We came to Routledge having heard of the miracles wrought by our editor, Maureen MacGrogan, and we are now true believers. She has urged us forward at each stage of the process, but was patient when patience was required. We thank her and Linda Nicholson for their boundless confidence in the project.
This last paragraph is the traditional place for rewarding families for having to put up with the foibles of writers. A paragraph seems hardly enough under the circumstances; this one stands for a lot. Nancy Sorkin Rabinowitz thanks Peter for reading (and editing) every word she writes, Michael and Rachel for graciously allowing her to tie up the phone and the computer, and Sophie Sorkin for being such a tough act to follow. Amy Richlin wants to say here how proud she will always be of the shining example of her father, Samuel Richlin, womens studies major and A student; and thanks her mother, Sylvia Richlin, for making sure she keeps doing her homework. We love you all; this book is one result of all your years of help, understanding, and love.
Although we have made every effort to avoid special usages, this book may contain some abbreviations standard in the field of classics but unfamiliar to those outside it; lists of such abbreviations may be found at the beginning of the Oxford Classical Dictionary. The Loeb Classical Library series provides a convenient set of translations of most Greek and Latin texts.
Feminist Theory and the Classics: in many ways our title is not surprising, growing out of a decade of feminist examinations of the traditional disciplines, such as Feminism and Anthropology (1988) or Feminism and Philosophy (1985), or attempts to make connections to other theoretical perspectives, as in the unhappy marriage of Marxism and feminism, or Feminism and Foucault.
Yet the pairing of feminist theory and the classics is also different from these others. The fact is that classics has, with few exceptions, been anti-theory in general and anti-feminist in particular. In the Modern Language Association, feminism may be under attack as not radical enough, but in the American Philological Association, it is still very radical indeed (Richlin 1991).

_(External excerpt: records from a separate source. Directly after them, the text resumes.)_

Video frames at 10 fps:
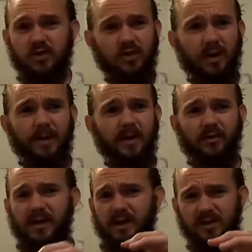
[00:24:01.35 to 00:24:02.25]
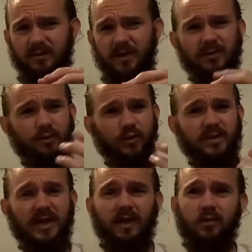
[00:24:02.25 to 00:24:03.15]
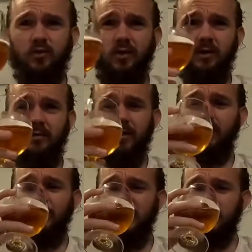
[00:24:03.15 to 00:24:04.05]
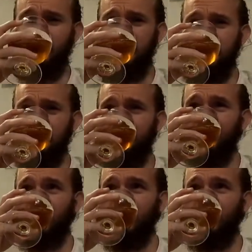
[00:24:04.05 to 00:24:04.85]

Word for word: It's got a bit of graininess, a bit of smoothness, and also a lovely little bit of sweetness.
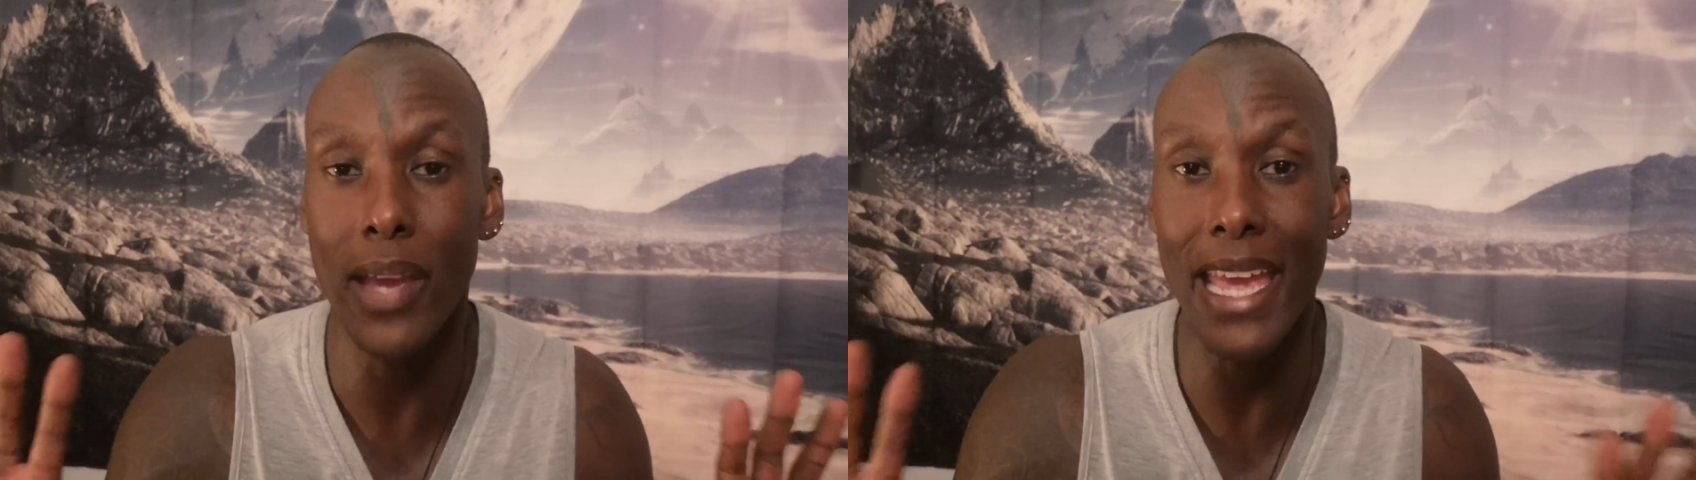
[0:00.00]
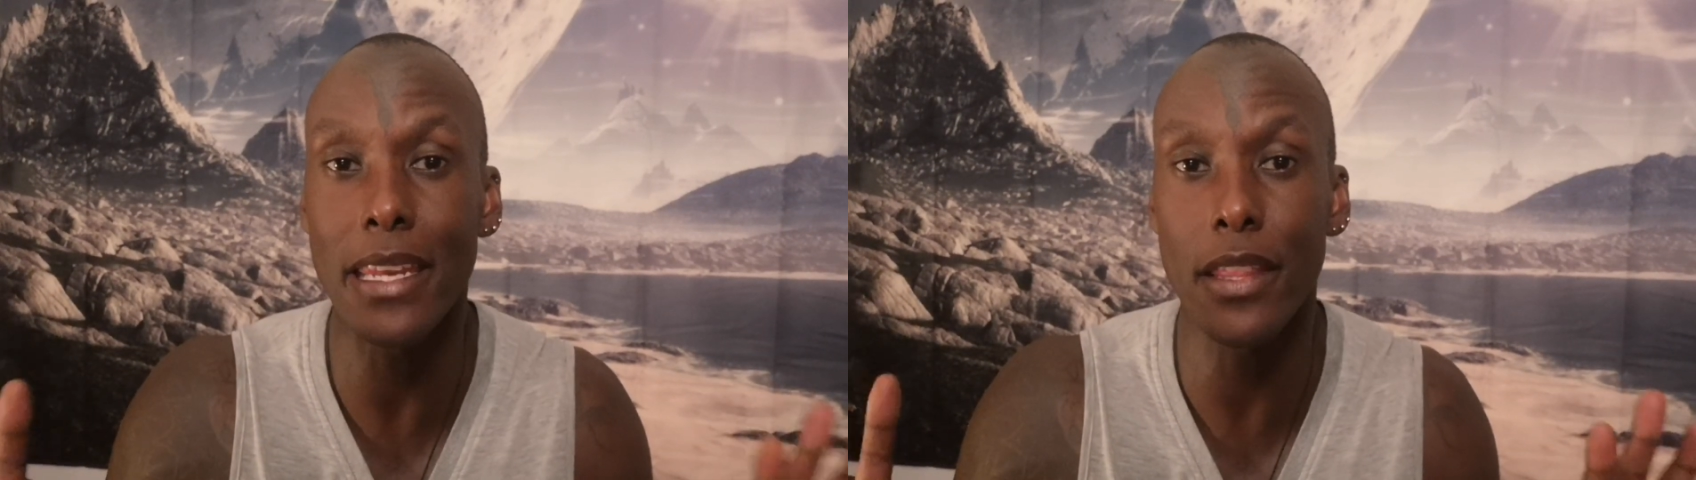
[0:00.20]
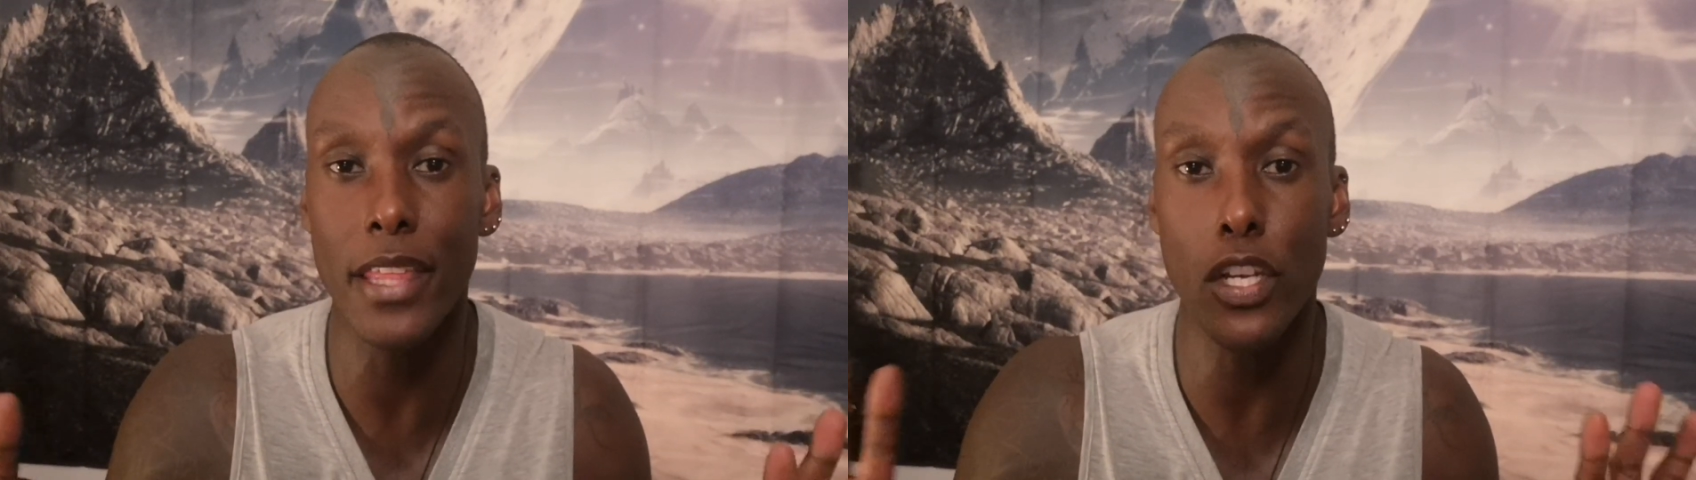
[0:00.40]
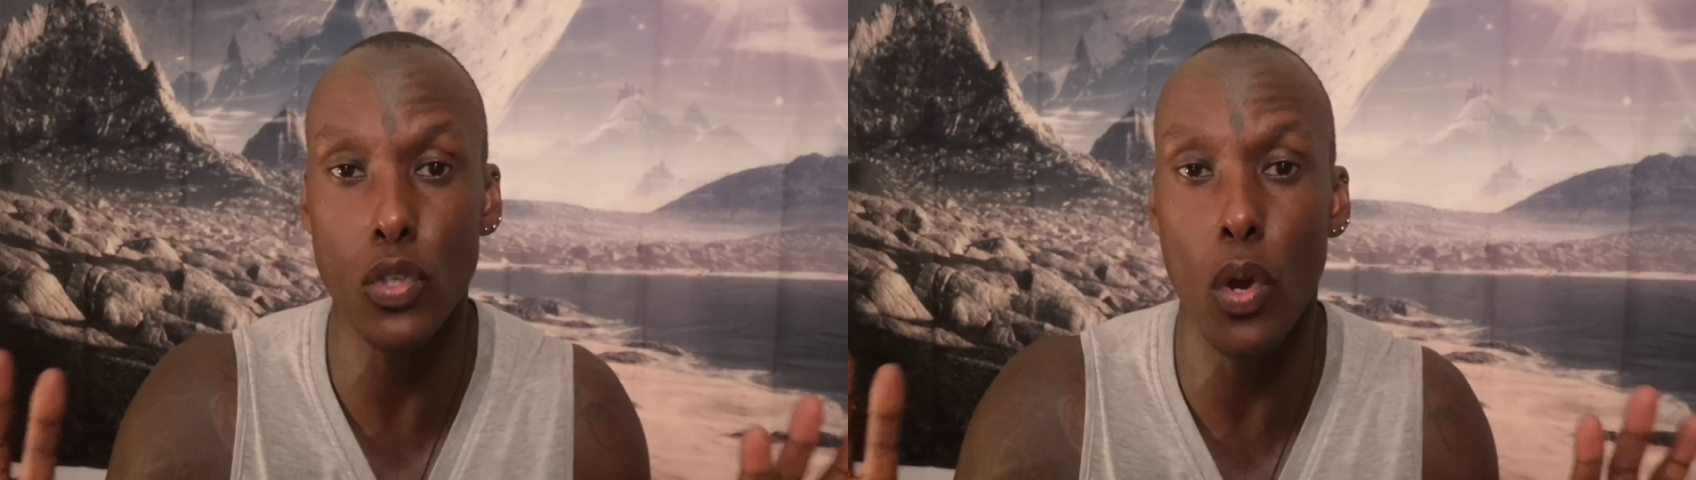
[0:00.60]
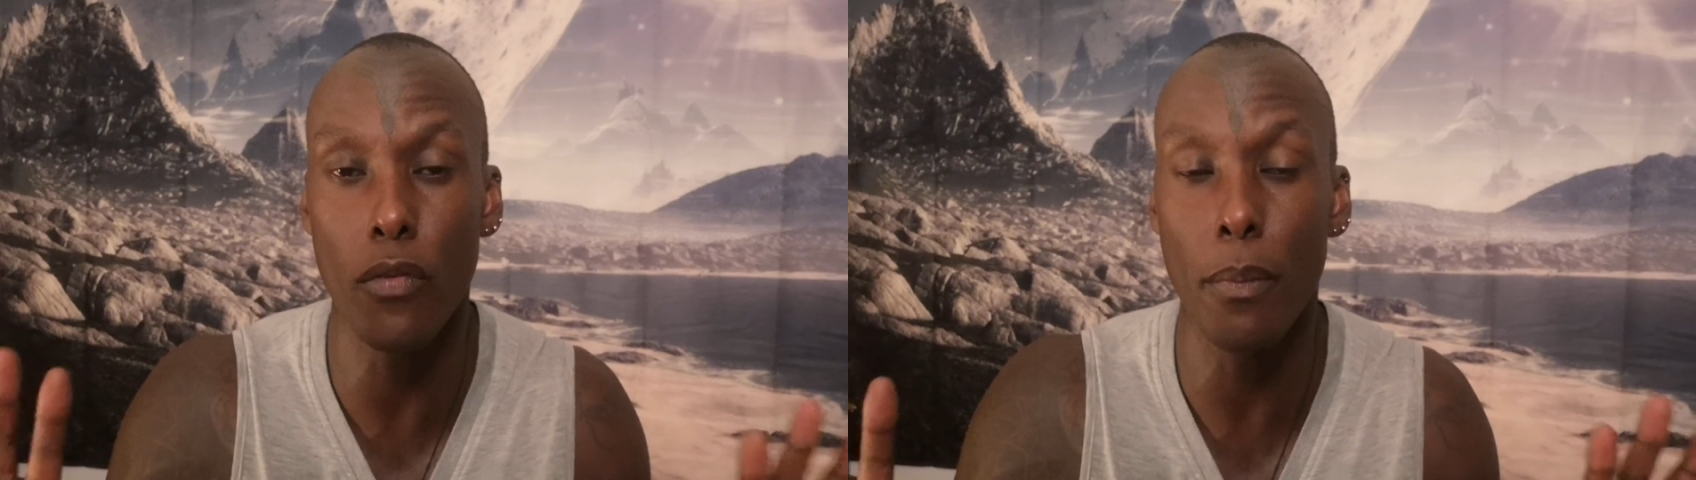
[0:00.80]
or
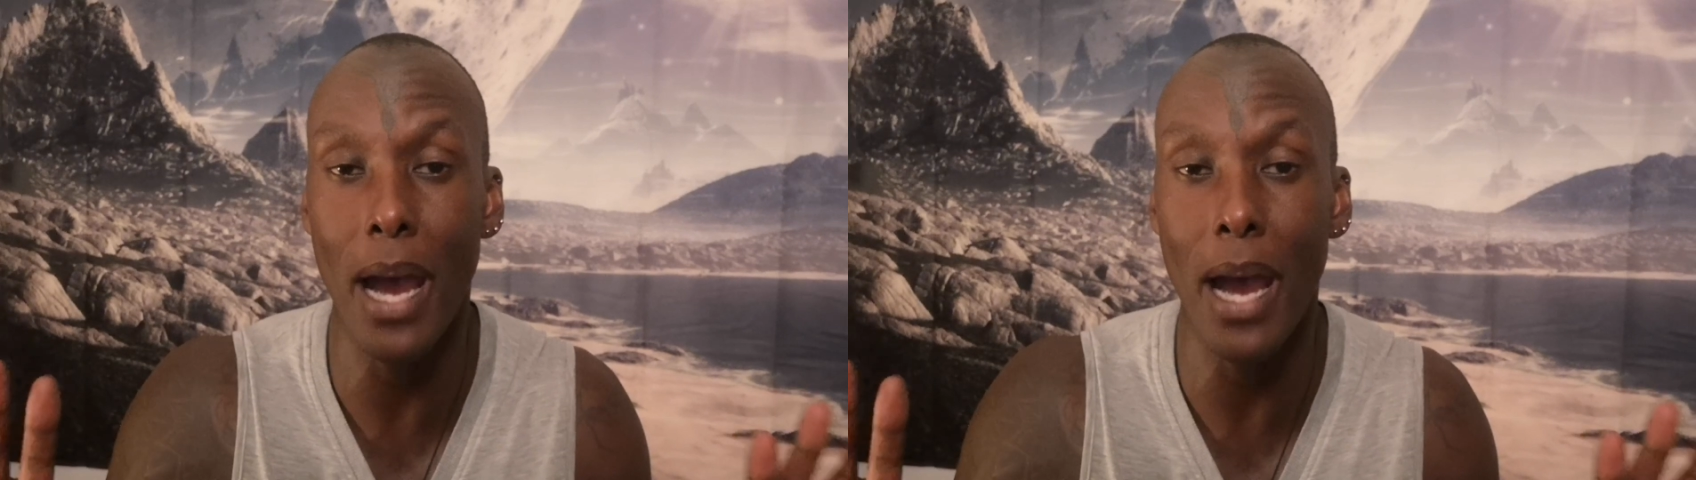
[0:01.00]
anything to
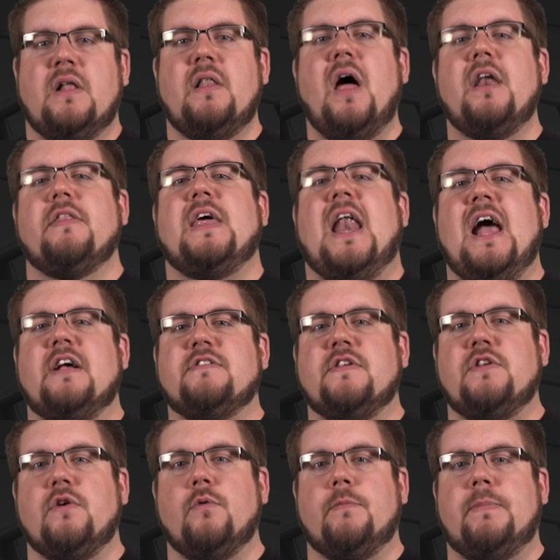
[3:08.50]
A lot of that has to
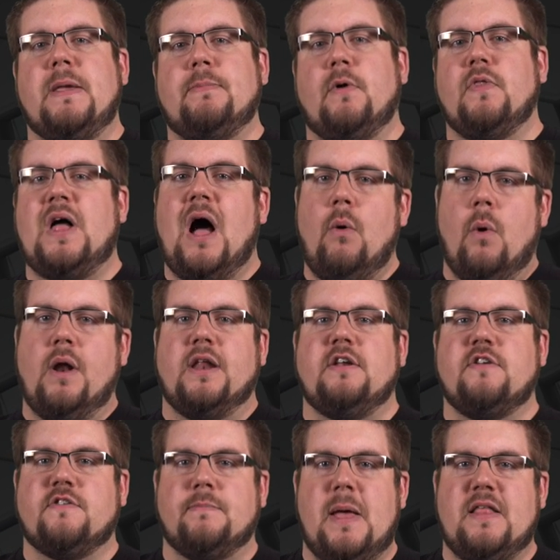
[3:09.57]
do with people not wanting
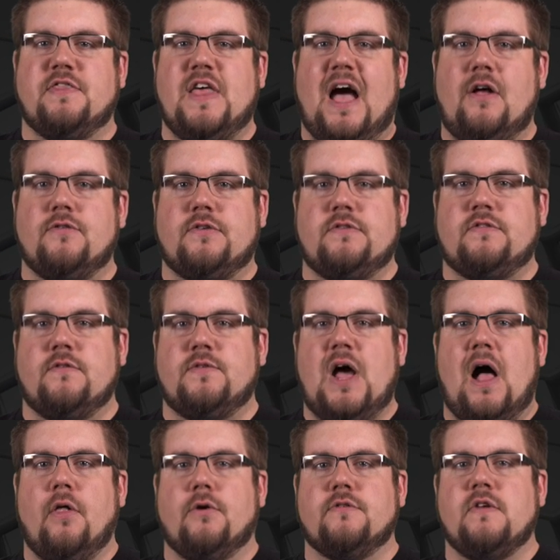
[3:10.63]
to spend thousands of
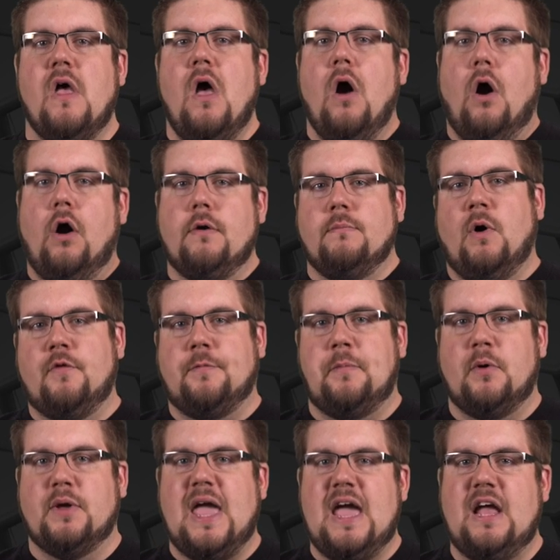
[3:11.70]
dollars on
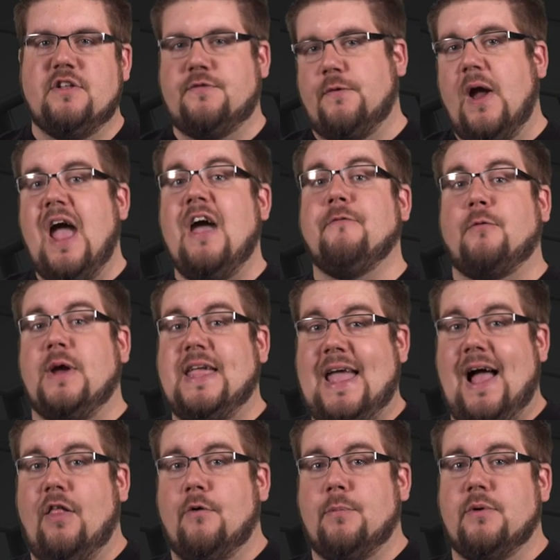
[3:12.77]
multiple cans for every
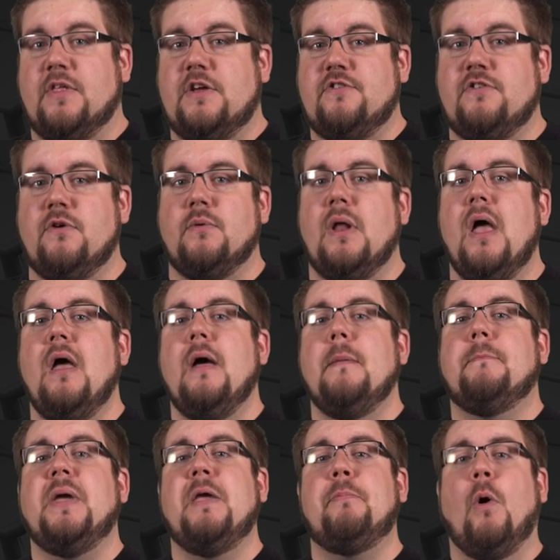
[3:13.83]
caliber they shoot.
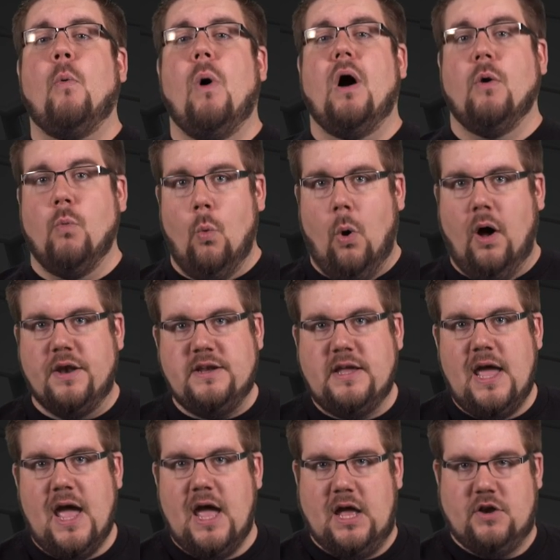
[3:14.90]
People want one
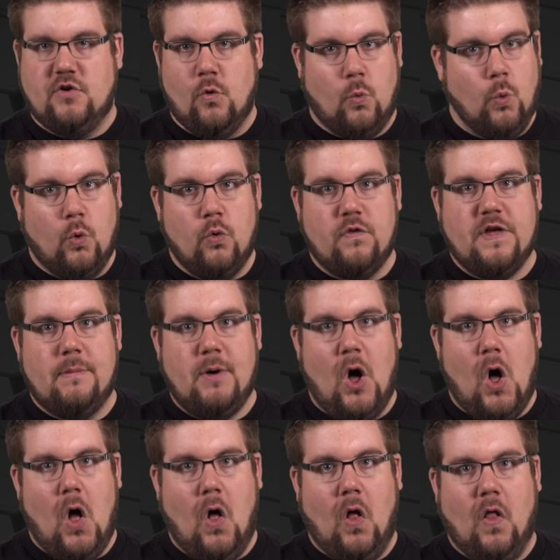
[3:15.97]
can to rule them
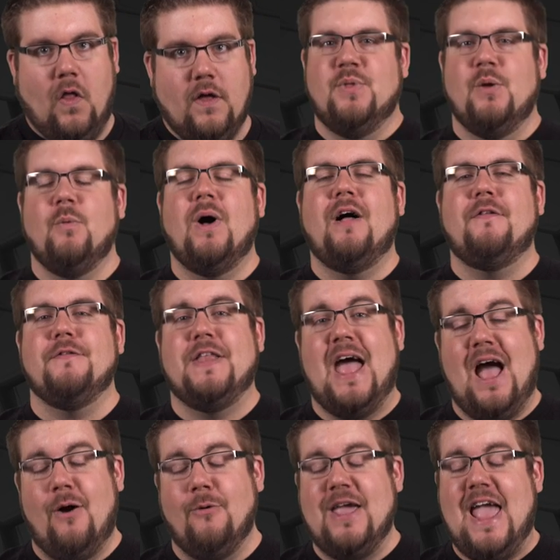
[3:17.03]
all. Well,
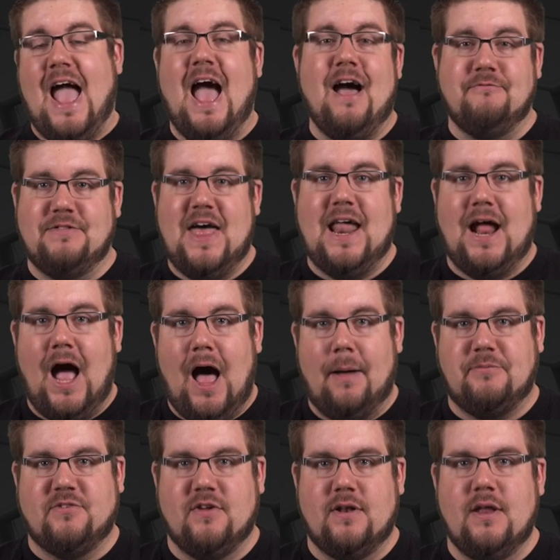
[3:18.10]
now we have that
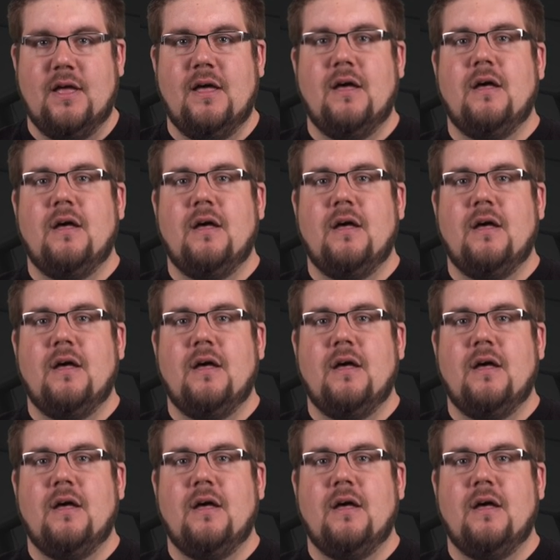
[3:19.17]
option.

The and in our title attempts, la Tarzan, to throw a line over a ravine that has blocked many of us who work in both fields. There are discursive differences that have made writing this introduction deeply troublesome for me. For instance, academic feminists tend increasingly to ask who is speaking and for whom, while in classics such questions are taken to be irrelevant (more on this later). Should I speak in the disembodied voice of the volume, trying to represent the multiple positions of the individual authors, or in my own voice? The former evenhanded approach might seem ideal, but heightened feminist sensitivity to difference among women has made any form of generalization problematic; thus, to say classicists do x may ignore many of my good friends who are classicists and who are trying not to do x. Simultaneously, other controversies within feminism have raised consciousness about the partiality of subjectivity: If I decide just to speak for myself, which of my many voices would I adopt? I come up against the multiplicity of my subject positions: I am a white, bourgeois, Jewish woman, who is married with children, as well as a Hellenist, a member of a Comparative Literature department teaching feminist literary criticism, and an activist feminist. Much of what I say in the rest of the introduction is then partial, based on my own perspective as a double outsider to classics, but I have also tried to describe and represent the points of view of the other contributors.